They trek north of the Alice towards Black Tank Bore.
Trekkers behind her? She worries she’s delaying them. Ahead of her? She could lose sight of them, be left alone.
They rest against rocks, sucking on oranges laced with red sand. Teeth music.
Far below, tracks of the Ghan, that long, cross-Nullarbor train, like her tracks, irrelevant in the vastness.
God, the silence.
What is she doing? Trying to connect to landsong older than Jerusalem? Trying to see whether the place her parents sailed to after their camping nightmare (concentration not outback) offers more than synagogue high-holy hymns?
What is she thinking? Trying to write pencil-and-paper lyrics in the wild? Leaning against tree trunks.
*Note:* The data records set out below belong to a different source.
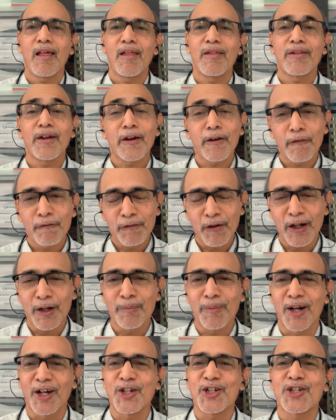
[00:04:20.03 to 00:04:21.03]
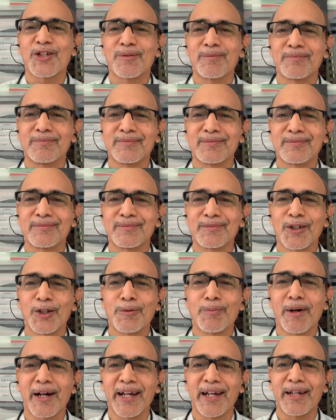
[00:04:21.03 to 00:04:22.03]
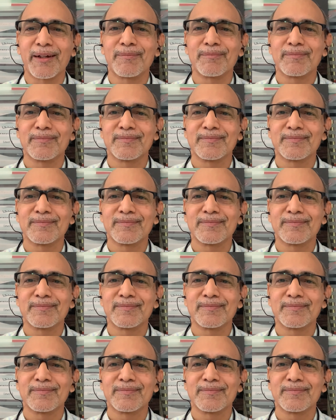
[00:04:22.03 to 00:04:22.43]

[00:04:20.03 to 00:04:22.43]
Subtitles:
Thank you very much. Goodbye.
She needs caffeine — sometimes shot with vodka — to activate that driven urge; she needs street-cacophony, searing synapses, to incite her lunatic finger-gallop over keyboards.
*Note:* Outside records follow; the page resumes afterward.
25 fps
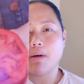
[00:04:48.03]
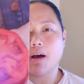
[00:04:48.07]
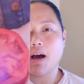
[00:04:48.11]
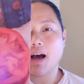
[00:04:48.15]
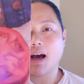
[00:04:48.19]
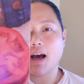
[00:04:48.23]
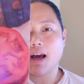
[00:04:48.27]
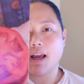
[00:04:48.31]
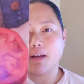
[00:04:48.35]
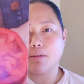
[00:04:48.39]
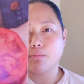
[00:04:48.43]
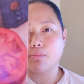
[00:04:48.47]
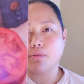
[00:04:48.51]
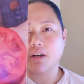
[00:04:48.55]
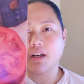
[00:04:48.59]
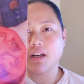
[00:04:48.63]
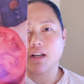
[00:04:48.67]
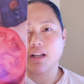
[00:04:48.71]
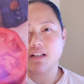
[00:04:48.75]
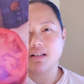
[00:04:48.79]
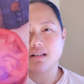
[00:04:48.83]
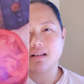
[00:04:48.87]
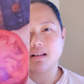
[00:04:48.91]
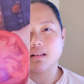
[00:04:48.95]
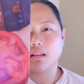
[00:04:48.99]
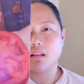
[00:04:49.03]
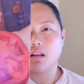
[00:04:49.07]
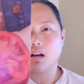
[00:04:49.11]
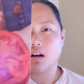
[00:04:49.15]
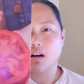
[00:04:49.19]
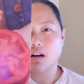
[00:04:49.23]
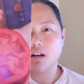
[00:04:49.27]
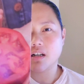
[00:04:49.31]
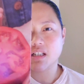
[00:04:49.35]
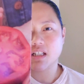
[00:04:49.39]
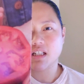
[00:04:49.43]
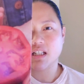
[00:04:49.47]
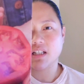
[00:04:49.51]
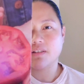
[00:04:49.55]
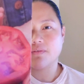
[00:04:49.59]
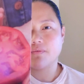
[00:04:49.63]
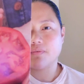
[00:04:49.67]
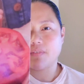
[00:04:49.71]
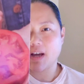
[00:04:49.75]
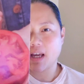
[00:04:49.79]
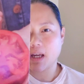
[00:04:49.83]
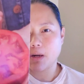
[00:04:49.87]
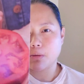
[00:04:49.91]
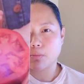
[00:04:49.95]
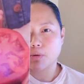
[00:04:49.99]
hybrid. It's large, it's
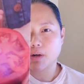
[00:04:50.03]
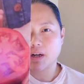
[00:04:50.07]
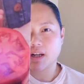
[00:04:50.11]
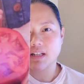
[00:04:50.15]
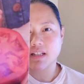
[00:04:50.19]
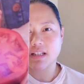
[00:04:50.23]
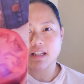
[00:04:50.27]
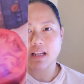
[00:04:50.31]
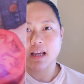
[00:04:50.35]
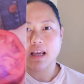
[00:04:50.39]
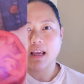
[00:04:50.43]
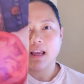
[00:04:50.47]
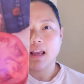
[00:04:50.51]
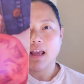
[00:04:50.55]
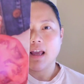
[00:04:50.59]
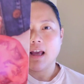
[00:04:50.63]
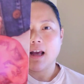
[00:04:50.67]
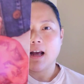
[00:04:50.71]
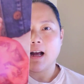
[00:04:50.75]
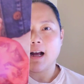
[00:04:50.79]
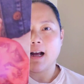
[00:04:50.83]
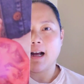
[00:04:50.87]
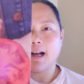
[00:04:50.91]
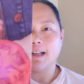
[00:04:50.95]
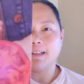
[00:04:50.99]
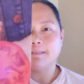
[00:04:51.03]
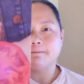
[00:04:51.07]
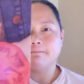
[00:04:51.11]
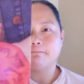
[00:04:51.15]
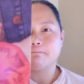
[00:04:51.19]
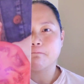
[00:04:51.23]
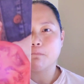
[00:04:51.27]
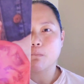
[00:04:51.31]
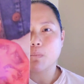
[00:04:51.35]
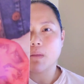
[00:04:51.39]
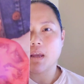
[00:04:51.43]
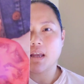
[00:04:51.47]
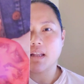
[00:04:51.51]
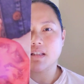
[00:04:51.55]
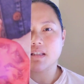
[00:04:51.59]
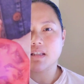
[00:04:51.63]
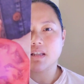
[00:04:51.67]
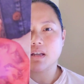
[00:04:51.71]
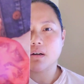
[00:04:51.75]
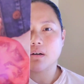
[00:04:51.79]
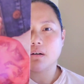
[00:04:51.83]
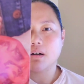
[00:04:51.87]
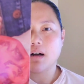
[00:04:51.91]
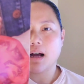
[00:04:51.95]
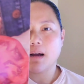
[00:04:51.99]
vibrant. And
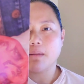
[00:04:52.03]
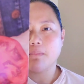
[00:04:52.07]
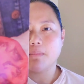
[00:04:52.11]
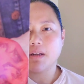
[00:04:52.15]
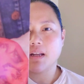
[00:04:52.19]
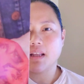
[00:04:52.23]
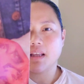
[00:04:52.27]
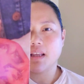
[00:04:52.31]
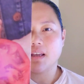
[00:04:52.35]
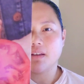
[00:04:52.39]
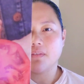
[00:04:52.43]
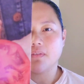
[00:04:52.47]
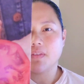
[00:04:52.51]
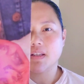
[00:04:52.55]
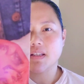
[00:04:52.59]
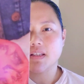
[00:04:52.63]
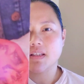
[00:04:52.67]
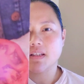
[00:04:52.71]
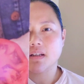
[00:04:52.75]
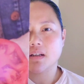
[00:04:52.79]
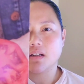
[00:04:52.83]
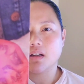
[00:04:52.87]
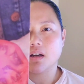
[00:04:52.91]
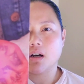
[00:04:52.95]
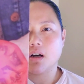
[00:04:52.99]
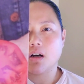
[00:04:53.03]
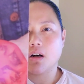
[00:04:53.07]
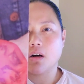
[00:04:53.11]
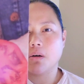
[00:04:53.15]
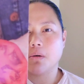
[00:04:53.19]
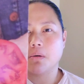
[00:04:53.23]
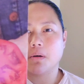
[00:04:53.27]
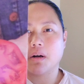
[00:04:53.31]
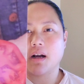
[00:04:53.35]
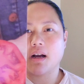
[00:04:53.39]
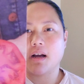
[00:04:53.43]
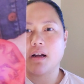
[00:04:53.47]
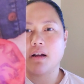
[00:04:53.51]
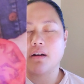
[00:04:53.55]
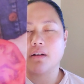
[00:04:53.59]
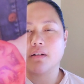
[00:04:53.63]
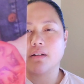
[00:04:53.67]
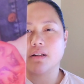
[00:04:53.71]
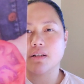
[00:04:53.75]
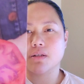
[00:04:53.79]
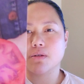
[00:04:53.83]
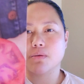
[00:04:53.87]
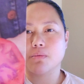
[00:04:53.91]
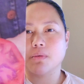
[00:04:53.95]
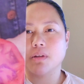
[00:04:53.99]
so I'm going to give this a go. I heard
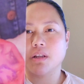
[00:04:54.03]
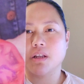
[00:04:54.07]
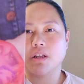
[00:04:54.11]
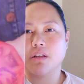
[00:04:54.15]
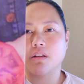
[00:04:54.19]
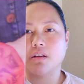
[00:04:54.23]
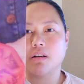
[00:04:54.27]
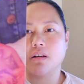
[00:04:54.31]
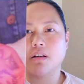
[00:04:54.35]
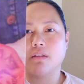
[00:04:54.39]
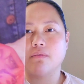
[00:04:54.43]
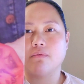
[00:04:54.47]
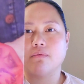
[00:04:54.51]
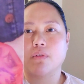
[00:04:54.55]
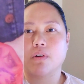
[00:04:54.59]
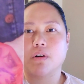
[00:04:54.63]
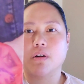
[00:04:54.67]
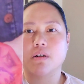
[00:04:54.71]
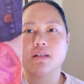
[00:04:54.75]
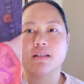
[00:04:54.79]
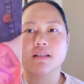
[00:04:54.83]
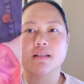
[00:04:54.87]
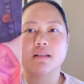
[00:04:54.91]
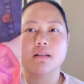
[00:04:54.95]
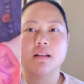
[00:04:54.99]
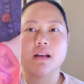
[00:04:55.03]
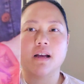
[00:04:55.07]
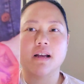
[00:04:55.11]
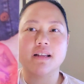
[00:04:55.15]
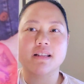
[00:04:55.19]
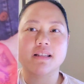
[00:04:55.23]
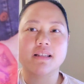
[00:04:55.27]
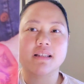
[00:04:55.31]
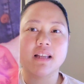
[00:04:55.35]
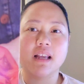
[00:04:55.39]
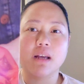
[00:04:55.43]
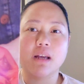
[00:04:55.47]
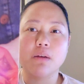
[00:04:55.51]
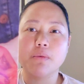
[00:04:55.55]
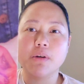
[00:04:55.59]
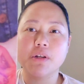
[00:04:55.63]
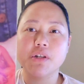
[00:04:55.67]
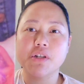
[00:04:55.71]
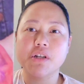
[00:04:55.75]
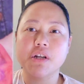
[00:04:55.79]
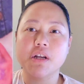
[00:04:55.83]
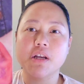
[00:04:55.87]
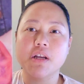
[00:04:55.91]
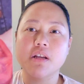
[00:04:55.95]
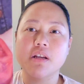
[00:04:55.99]
it's really good for
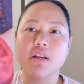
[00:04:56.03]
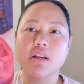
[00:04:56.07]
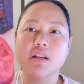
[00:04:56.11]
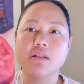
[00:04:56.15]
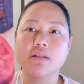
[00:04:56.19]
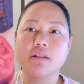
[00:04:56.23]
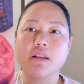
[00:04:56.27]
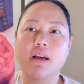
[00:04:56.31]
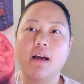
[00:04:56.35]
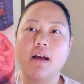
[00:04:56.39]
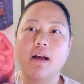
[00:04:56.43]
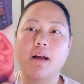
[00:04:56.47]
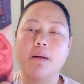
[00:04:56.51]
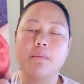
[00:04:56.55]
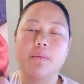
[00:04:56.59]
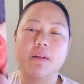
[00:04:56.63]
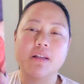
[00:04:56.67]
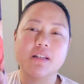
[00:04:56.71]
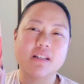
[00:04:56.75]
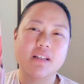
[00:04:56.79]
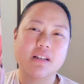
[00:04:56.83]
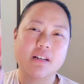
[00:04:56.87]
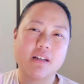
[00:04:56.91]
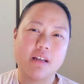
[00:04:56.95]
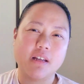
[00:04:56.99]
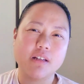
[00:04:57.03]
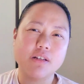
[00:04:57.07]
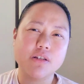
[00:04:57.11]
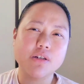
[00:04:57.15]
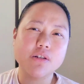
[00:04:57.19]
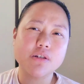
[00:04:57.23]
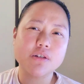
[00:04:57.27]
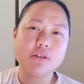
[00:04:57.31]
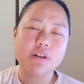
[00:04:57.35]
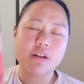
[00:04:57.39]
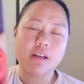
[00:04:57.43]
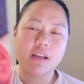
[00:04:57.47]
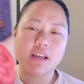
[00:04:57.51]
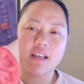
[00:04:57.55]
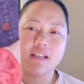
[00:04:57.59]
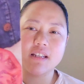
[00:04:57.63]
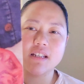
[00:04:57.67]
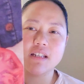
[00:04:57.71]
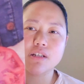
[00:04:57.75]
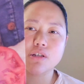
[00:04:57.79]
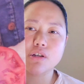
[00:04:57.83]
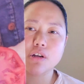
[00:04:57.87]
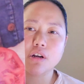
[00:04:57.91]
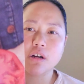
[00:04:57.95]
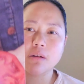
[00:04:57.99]
sandwiches. It's an
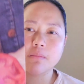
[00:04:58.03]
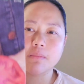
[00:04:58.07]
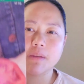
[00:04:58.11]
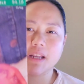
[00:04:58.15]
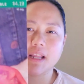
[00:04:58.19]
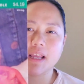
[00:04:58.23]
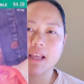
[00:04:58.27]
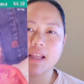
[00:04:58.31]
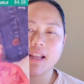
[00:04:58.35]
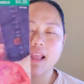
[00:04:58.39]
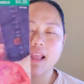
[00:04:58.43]
indeterminate.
White-hot improv, city soul. Something to do with strands of urban DNA, ghetto blood,.
But, she admits, if she’s already there, she must commit to memory — so she need never return — the eternal canticles of rock and Spinifex rising from ground that only grudgingly allows her to sit on its raw-boned lap.
Songlines shiver. She is an uninvited guest at a party 100,000 years old.